## Task prompt
All that belongs in the answer is the lines from the one containing "[222.41-222.61s]" to the end of the listing below, copied exactly, pictures excluded.

*** Opening of The data ***

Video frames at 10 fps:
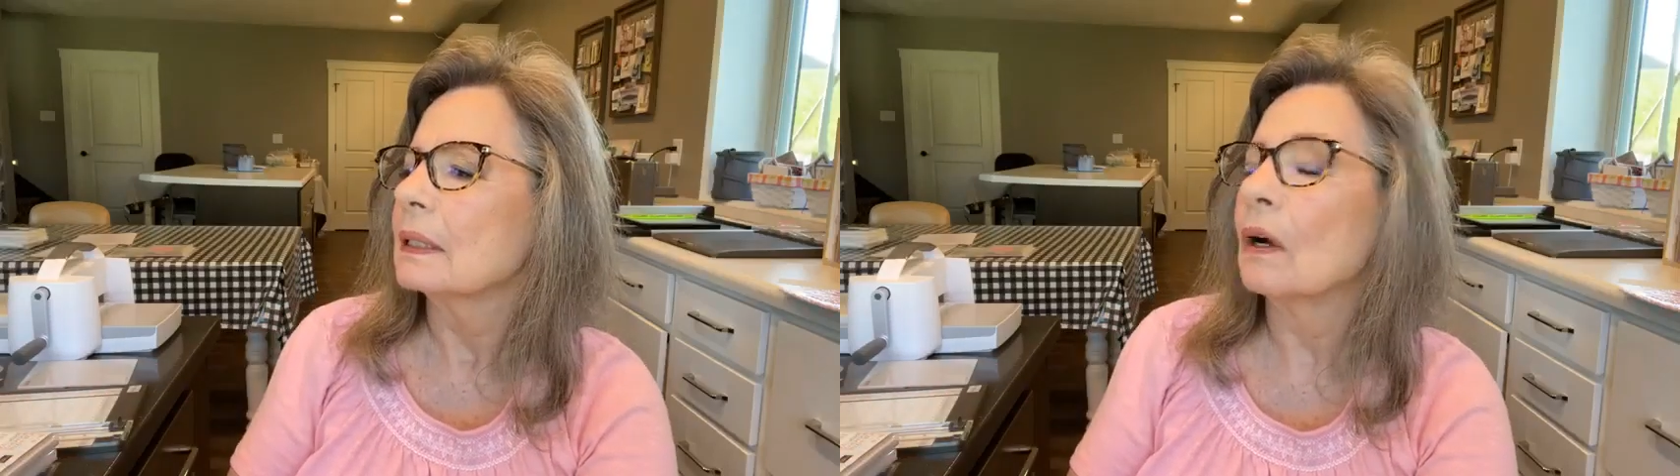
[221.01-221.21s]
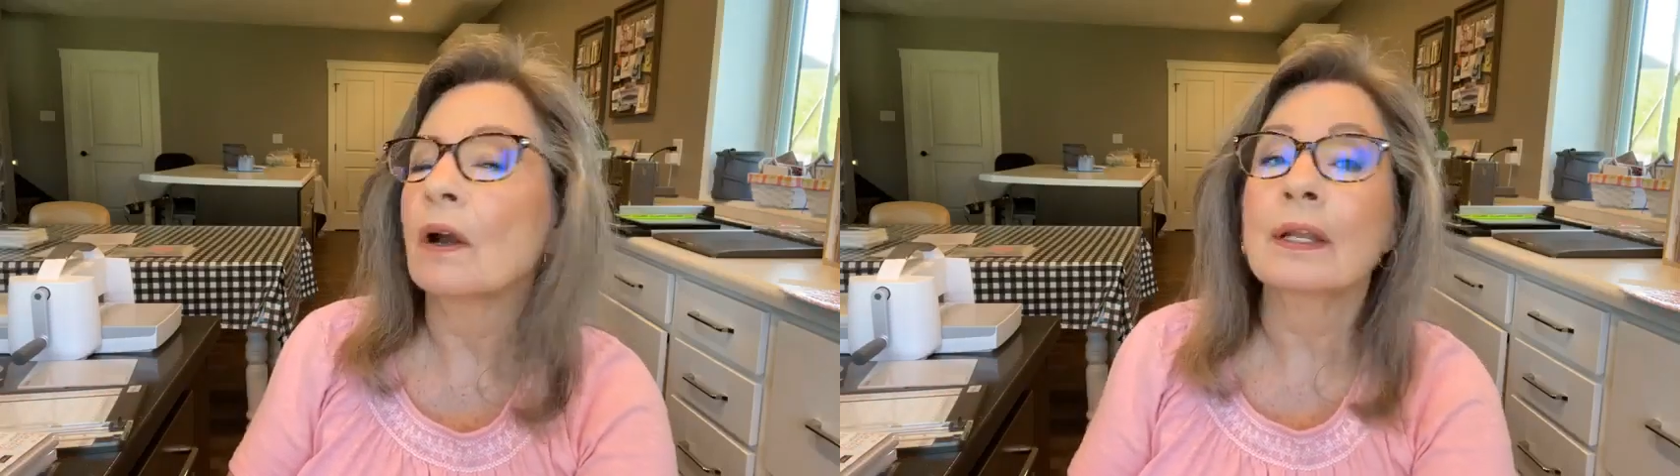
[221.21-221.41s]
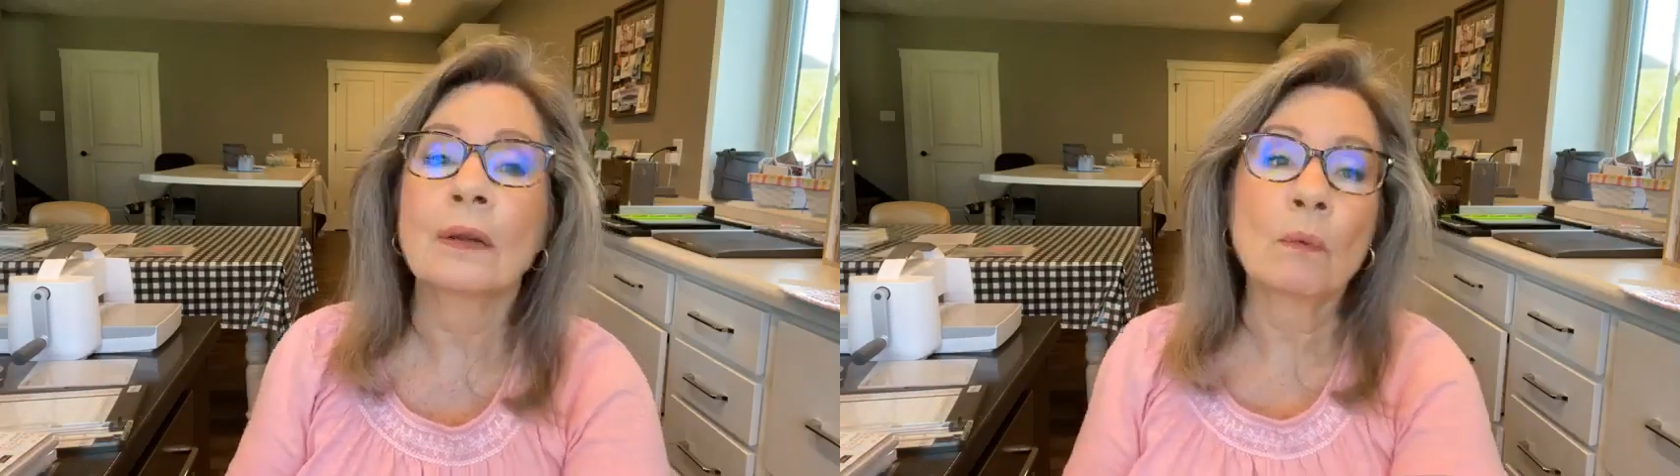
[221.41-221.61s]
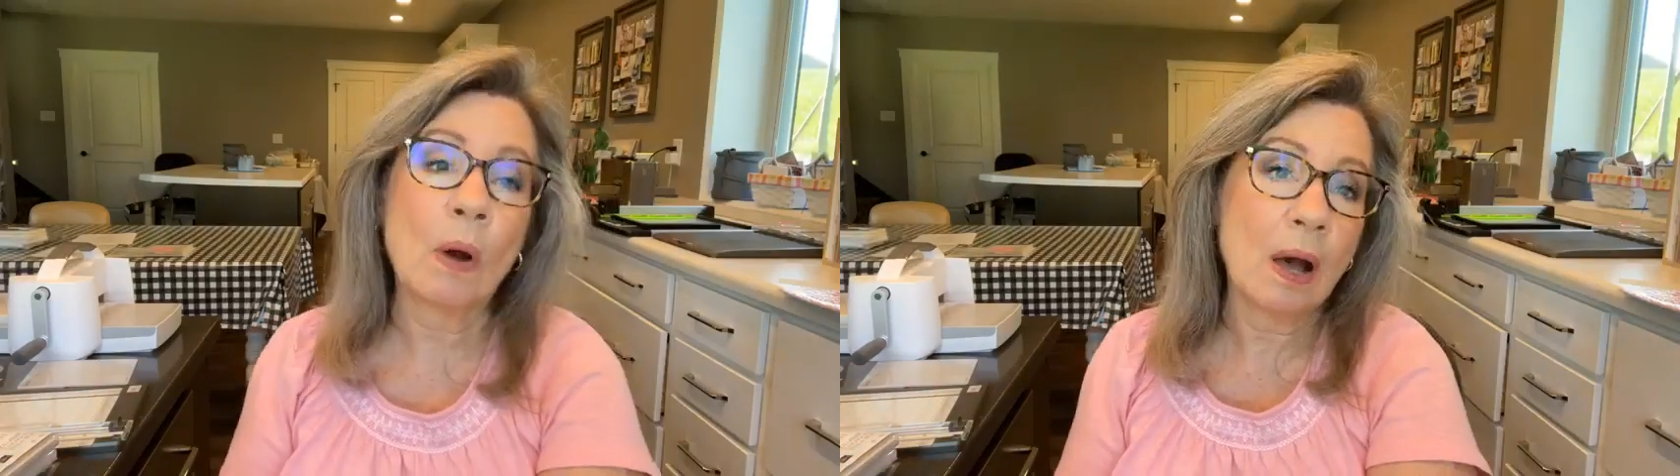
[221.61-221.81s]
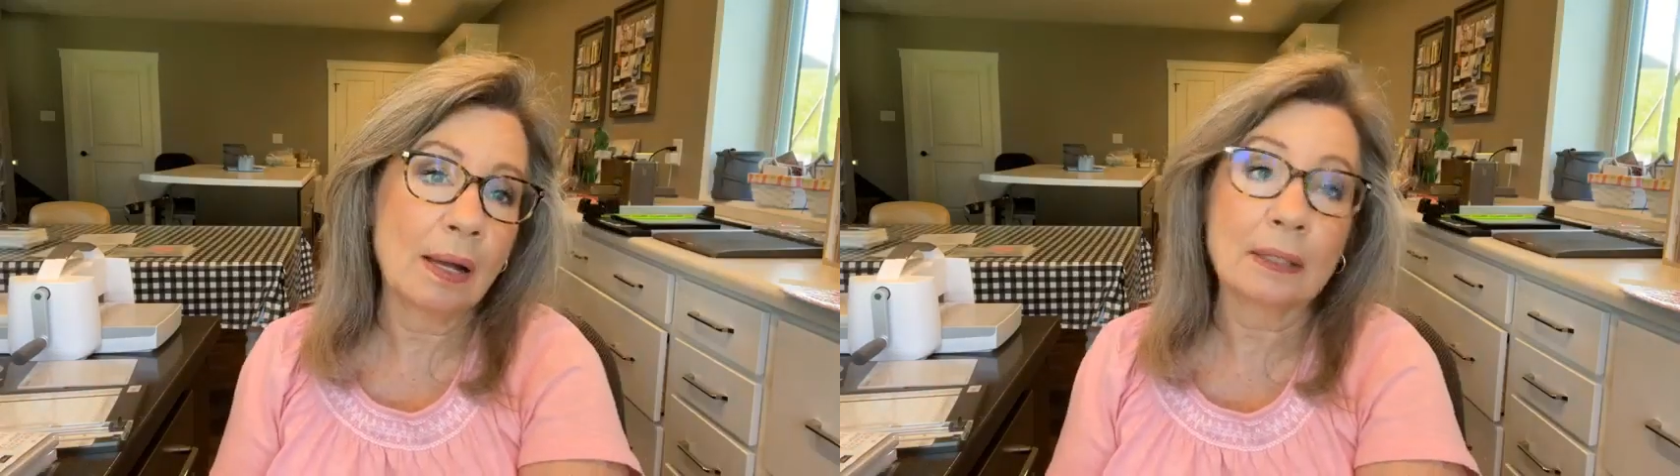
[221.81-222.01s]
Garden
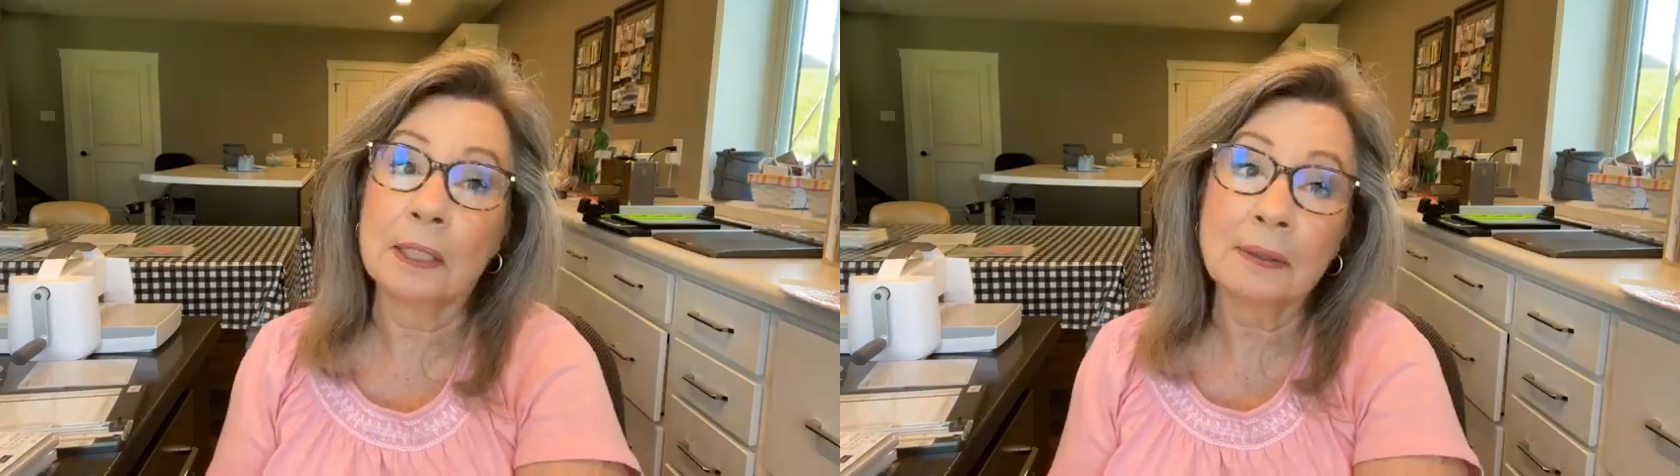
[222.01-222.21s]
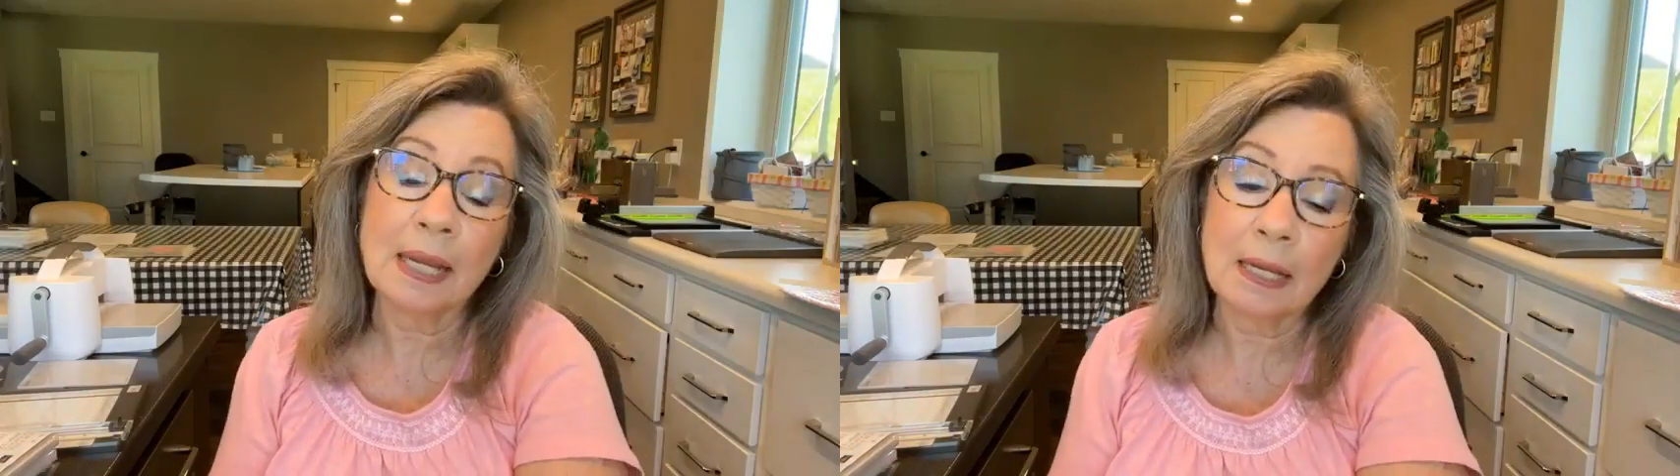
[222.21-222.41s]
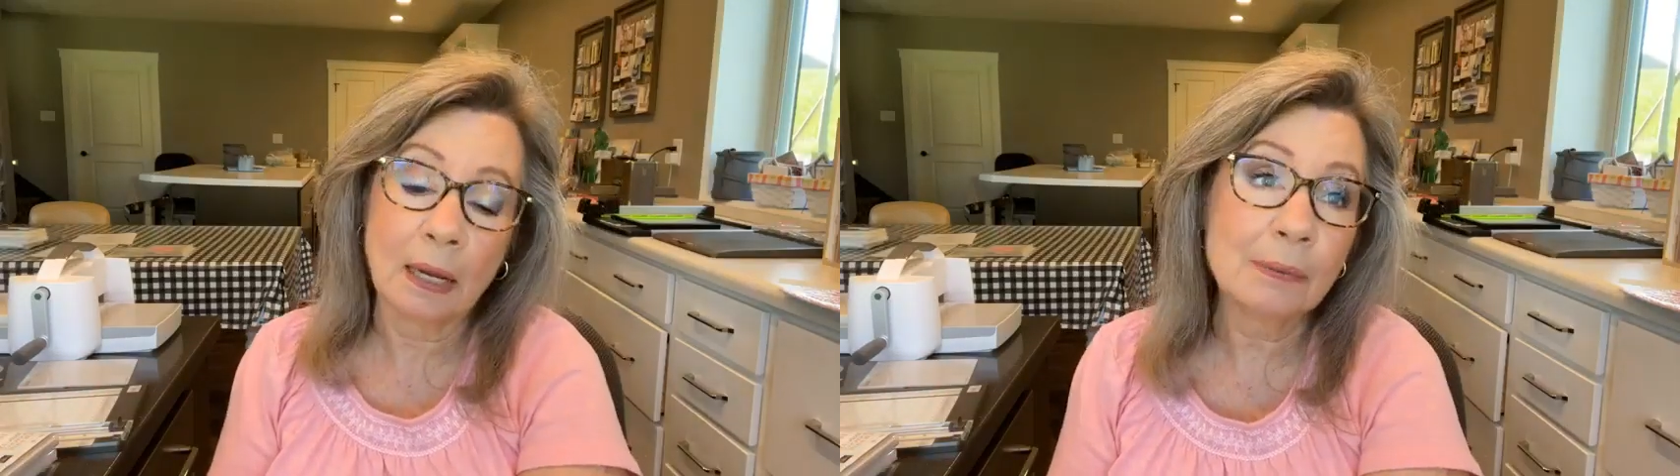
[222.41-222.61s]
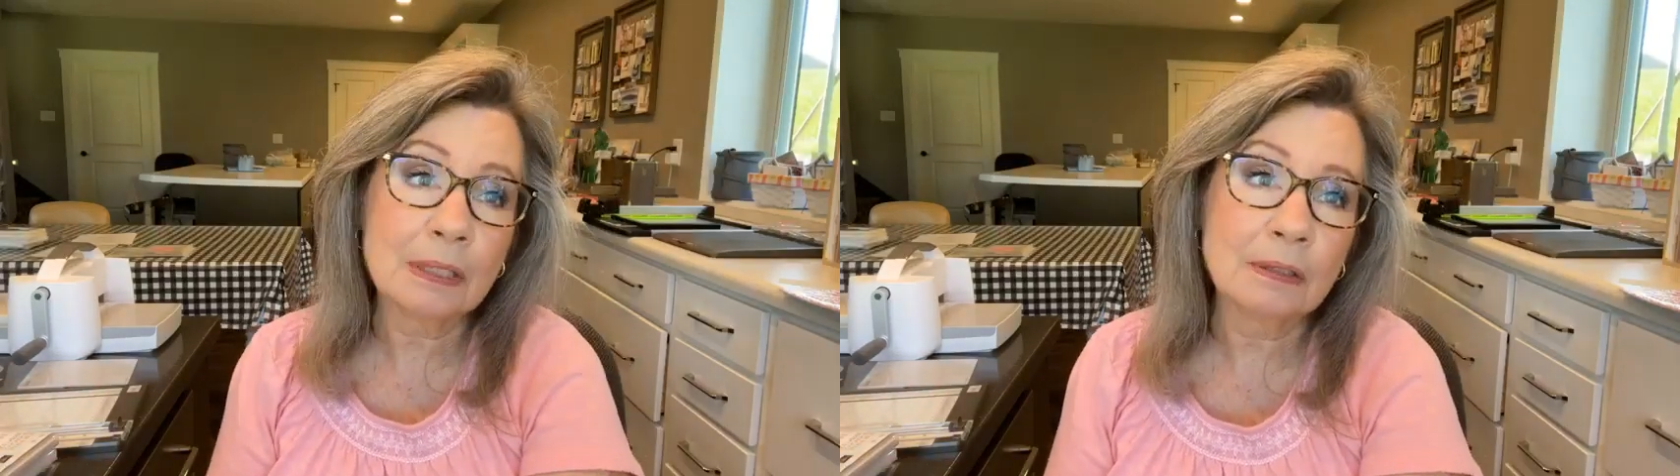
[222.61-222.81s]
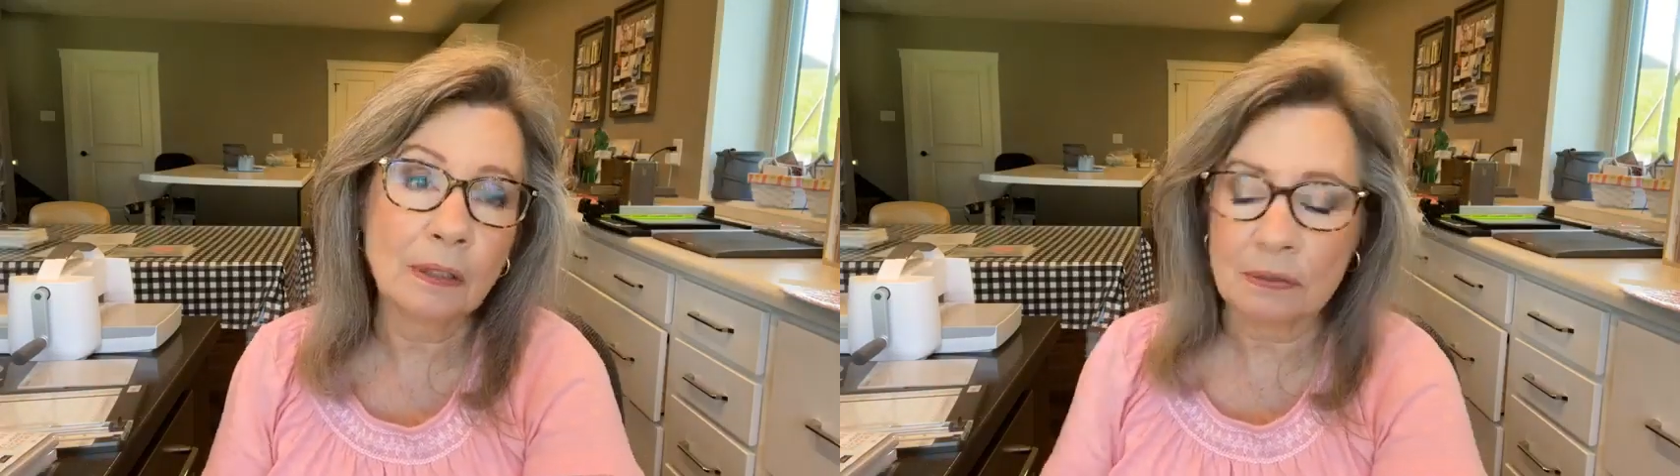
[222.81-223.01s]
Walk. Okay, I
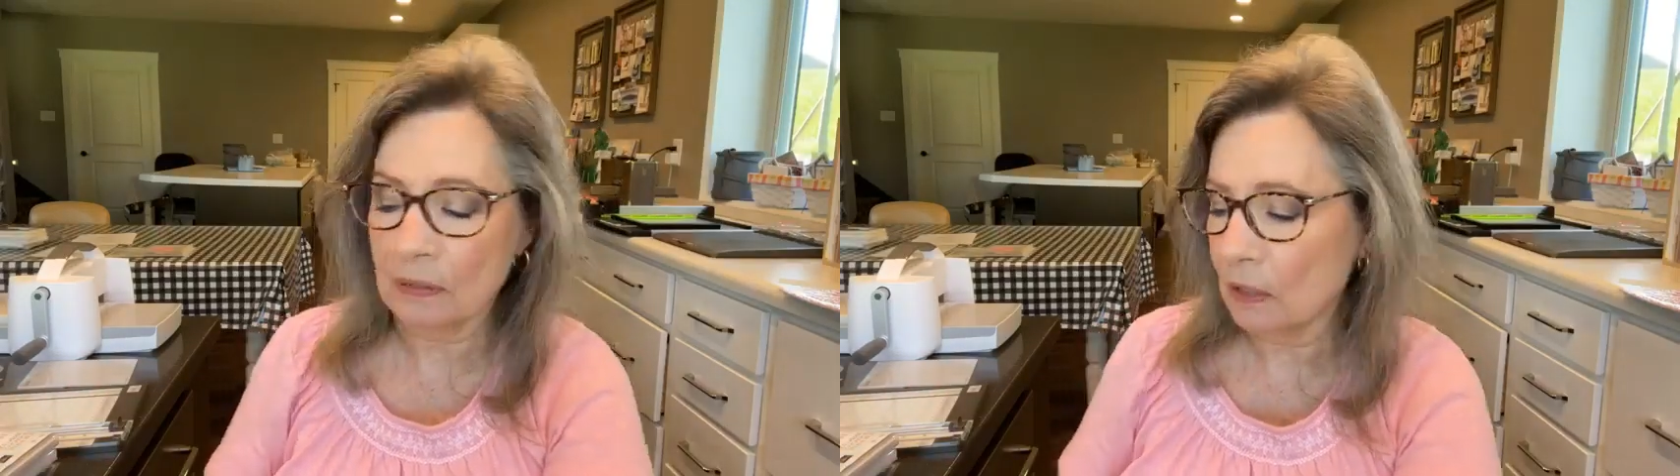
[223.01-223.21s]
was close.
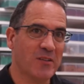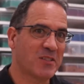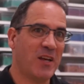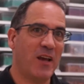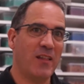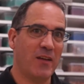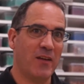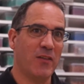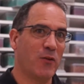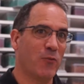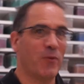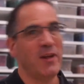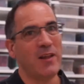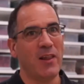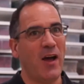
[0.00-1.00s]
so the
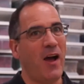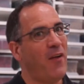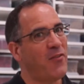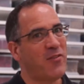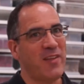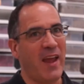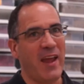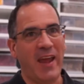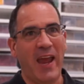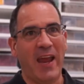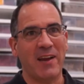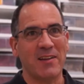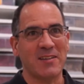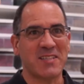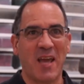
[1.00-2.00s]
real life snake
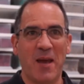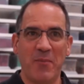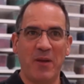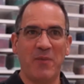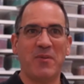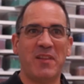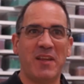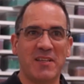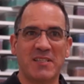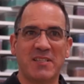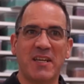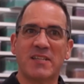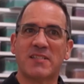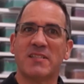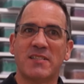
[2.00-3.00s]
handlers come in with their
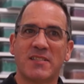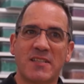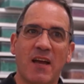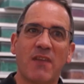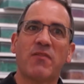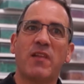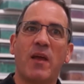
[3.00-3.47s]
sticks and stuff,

*** Close of The data ***

## Solution to the problem
[222.41-222.61s]
[222.61-222.81s]
[222.81-223.01s]
Walk. Okay, I
[223.01-223.21s]
was close.
[0.00-1.00s]
so the
[1.00-2.00s]
real life snake
[2.00-3.00s]
handlers come in with their
[3.00-3.47s]
sticks and stuff,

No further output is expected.